What’s worse is that the cost of the abortion, $300, would break Ashley’s budget. There was no such thing as an extra $300 in Ashley’s world. If she was going to go through with it, could she raise the money, and could she do it in time? I was concerned that if she paid for the abortion she would get behind on rent, and wind up back on the streets. If welfare medical assistance provided funds for women to have abortions, she could have very quickly and safely had the procedure done. Instead, the clock was quickly ticking as she explored every avenue for getting the money together. The longer it ticked, the more expensive the procedure would become, until ultimately it would become illegal and she would have to bring the baby to term. Or, if she was that desperate, she might have turned to Kermit Gosnell, who allegedly exploited exactly this scenario of poor women past the term limit for a legal abortion, maybe because while they were struggling to get the money together for it the clock ticked to long, maybe because they were ignorant of other, better resources for the service. […]

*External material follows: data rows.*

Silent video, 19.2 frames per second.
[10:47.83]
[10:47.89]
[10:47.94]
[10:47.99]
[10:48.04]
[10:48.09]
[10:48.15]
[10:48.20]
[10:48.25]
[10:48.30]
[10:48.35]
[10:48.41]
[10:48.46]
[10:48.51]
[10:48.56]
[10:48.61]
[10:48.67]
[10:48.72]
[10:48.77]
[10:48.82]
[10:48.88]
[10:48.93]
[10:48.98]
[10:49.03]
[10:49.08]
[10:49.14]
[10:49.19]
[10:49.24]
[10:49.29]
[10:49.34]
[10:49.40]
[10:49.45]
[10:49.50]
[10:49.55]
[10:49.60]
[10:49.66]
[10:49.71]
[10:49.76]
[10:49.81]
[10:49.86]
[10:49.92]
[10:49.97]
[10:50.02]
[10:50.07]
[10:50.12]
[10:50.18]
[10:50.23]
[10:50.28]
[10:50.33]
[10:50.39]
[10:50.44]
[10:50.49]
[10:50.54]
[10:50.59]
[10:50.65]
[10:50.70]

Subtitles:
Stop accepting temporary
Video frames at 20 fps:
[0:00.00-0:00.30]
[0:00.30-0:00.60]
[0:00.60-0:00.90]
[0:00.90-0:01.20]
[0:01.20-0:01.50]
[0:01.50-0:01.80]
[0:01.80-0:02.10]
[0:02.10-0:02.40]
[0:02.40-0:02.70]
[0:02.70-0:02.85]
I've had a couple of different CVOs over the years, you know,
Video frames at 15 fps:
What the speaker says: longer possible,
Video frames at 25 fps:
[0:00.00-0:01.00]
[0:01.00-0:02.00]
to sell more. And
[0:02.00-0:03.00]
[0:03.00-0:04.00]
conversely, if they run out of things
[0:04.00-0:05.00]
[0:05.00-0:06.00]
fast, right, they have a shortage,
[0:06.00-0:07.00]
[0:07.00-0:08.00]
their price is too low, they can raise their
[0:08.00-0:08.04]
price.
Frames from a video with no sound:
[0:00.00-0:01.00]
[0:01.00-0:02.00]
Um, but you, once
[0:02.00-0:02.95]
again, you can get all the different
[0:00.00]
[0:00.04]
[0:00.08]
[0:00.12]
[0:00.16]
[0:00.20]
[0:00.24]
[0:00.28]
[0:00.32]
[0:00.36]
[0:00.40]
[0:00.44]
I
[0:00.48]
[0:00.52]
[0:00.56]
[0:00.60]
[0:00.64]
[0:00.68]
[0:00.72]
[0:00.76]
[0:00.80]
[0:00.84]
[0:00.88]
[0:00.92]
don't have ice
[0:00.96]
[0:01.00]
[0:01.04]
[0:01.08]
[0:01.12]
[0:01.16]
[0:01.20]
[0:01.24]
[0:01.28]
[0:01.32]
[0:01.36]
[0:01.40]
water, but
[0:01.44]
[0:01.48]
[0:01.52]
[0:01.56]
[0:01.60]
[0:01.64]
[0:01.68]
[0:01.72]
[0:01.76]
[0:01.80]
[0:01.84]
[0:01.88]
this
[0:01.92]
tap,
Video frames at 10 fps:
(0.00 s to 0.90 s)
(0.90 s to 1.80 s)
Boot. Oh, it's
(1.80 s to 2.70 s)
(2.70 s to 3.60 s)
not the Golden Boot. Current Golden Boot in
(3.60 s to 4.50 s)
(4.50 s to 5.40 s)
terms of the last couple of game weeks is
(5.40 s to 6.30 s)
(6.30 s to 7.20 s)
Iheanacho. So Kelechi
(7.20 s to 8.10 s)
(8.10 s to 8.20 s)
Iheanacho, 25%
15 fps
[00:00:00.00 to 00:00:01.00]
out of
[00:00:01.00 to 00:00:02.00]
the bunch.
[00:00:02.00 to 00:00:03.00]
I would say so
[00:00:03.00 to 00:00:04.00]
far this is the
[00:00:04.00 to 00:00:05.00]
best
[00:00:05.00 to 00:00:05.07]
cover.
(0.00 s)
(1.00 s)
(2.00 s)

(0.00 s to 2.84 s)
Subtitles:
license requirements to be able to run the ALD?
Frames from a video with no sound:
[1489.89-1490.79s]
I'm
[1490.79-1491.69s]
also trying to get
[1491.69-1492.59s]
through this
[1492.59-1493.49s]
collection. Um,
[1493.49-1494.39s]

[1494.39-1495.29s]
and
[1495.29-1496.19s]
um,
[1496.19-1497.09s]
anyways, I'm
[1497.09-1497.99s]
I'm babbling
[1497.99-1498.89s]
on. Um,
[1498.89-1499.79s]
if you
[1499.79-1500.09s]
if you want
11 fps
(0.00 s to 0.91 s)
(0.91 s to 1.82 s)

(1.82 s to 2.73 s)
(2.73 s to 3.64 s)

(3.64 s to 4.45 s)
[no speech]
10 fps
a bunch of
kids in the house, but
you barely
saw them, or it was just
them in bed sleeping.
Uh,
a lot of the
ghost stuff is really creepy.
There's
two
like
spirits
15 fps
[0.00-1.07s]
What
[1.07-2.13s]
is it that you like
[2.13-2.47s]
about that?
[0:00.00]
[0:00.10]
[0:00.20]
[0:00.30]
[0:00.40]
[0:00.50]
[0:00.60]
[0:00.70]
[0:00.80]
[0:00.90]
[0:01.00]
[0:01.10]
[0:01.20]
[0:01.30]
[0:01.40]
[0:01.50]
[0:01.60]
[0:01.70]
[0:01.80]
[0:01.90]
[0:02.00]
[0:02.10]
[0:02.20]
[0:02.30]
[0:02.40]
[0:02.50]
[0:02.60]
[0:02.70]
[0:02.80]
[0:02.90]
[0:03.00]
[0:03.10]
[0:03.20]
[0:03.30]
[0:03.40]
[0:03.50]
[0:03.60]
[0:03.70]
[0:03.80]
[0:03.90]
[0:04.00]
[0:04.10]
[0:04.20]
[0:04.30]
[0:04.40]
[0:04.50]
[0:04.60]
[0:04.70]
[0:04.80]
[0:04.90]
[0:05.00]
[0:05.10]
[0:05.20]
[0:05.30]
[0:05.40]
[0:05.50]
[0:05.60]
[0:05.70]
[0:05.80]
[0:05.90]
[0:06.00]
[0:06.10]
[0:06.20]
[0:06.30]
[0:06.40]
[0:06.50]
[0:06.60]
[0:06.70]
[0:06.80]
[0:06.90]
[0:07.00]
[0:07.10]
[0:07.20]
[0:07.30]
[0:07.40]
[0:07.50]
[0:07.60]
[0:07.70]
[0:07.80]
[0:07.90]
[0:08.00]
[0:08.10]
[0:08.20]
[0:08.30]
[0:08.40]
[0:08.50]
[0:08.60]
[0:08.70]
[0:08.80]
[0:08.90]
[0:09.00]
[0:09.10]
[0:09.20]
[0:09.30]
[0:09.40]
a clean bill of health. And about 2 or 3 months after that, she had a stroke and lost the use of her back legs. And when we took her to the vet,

[I]f access to safe and legal abortions were expanded, and public funds used to provide them, there wouldn’t have been a Kermit Gosnell. The poor women upon whom Gosnell preyed would not be shunted into the black market if earlier on there had been safe, free services available to everyone in need.

Even after 40 years under Roe v. Wade, the right to access a safe and legal abortion is often far from reality for many women living in poverty. Worse, if a woman fails to obtain an abortion she is even more likely to become poor. A woman of means can access a timely abortion and her private insurance will usually cover it. But a woman on Medicaid just barely getting by will have to go hat in hand, risking having the procedure once it’s more dangerous and costly. Some will end up turning to black market providers like Gosnell who prey on the vulnerable, unless we remove the economic barriers that stand in between women and reproductive care.